Problem to work on
Repeat the entries that follow verbatim, without any of their pictures.
Data supplied START
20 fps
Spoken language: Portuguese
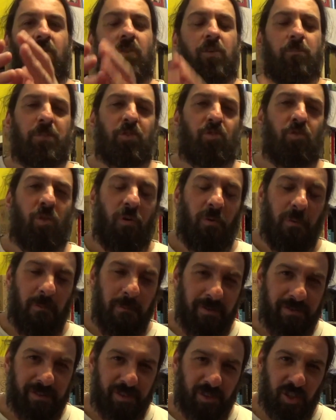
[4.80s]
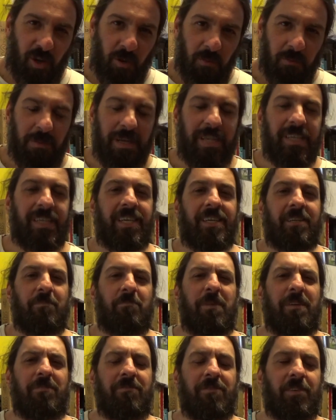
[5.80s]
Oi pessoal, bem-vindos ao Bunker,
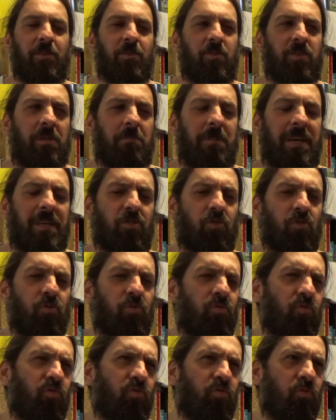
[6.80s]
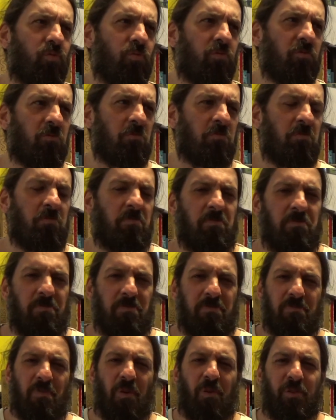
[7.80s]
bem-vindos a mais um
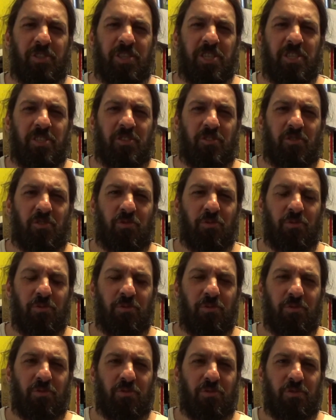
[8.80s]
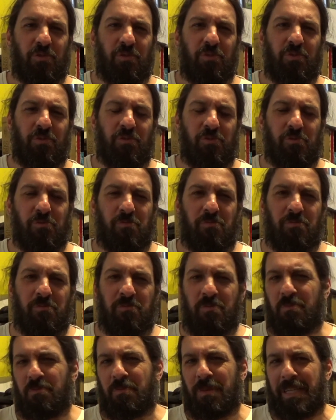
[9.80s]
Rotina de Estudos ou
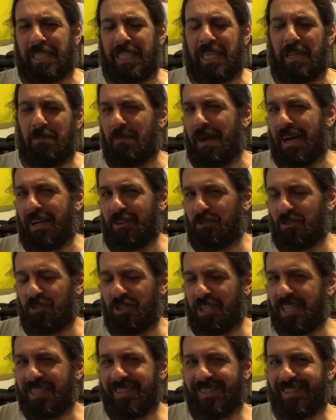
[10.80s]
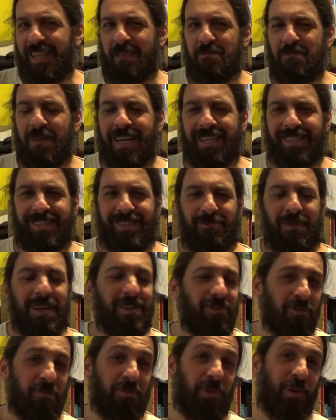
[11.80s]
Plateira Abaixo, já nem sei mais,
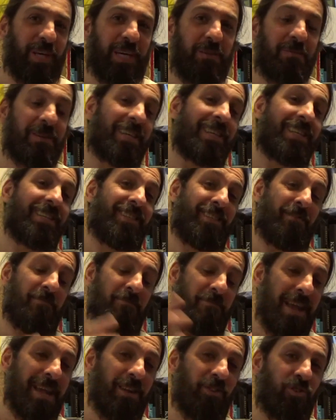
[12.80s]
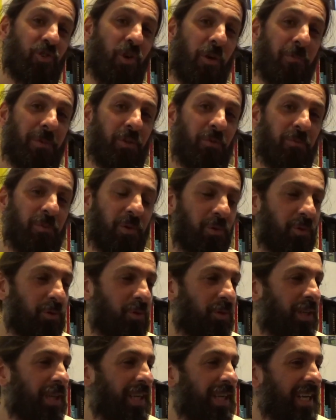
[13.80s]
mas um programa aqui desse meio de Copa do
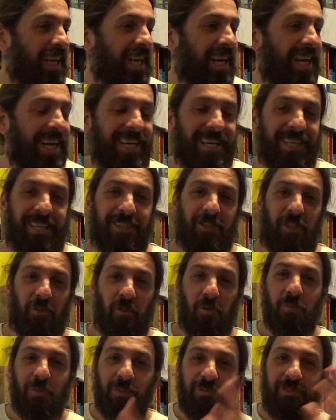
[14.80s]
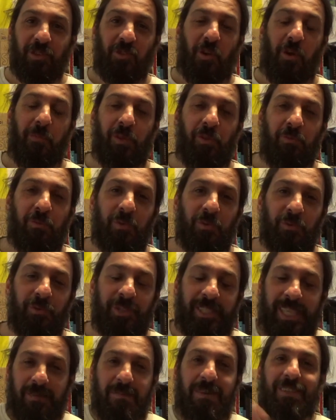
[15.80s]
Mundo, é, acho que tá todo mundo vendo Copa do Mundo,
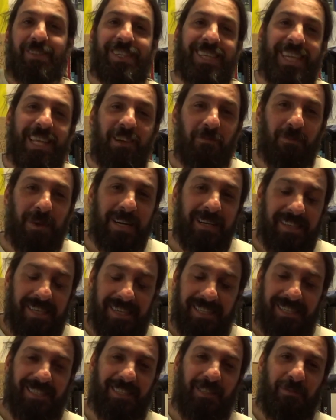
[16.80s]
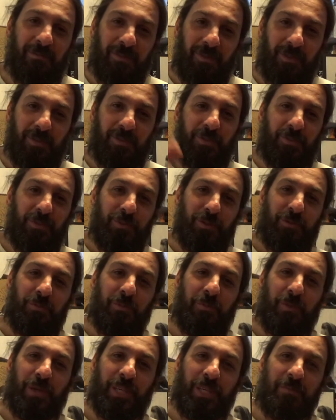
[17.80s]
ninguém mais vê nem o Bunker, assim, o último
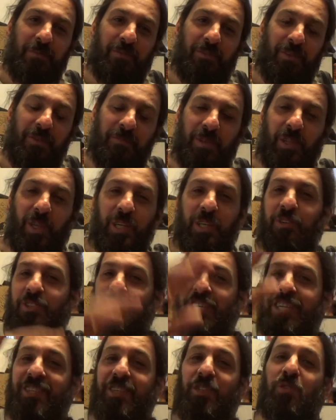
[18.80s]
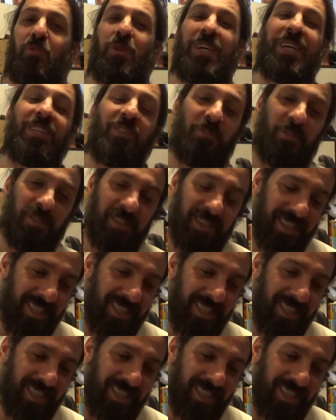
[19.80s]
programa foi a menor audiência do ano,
Data supplied END
Output
20 fps
Spoken language: Portuguese
[4.80s]
[5.80s]
Oi pessoal, bem-vindos ao Bunker,
[6.80s]
[7.80s]
bem-vindos a mais um
[8.80s]
[9.80s]
Rotina de Estudos ou
[10.80s]
[11.80s]
Plateira Abaixo, já nem sei mais,
[12.80s]
[13.80s]
mas um programa aqui desse meio de Copa do
[14.80s]
[15.80s]
Mundo, é, acho que tá todo mundo vendo Copa do Mundo,
[16.80s]
[17.80s]
ninguém mais vê nem o Bunker, assim, o último
[18.80s]
[19.80s]
programa foi a menor audiência do ano,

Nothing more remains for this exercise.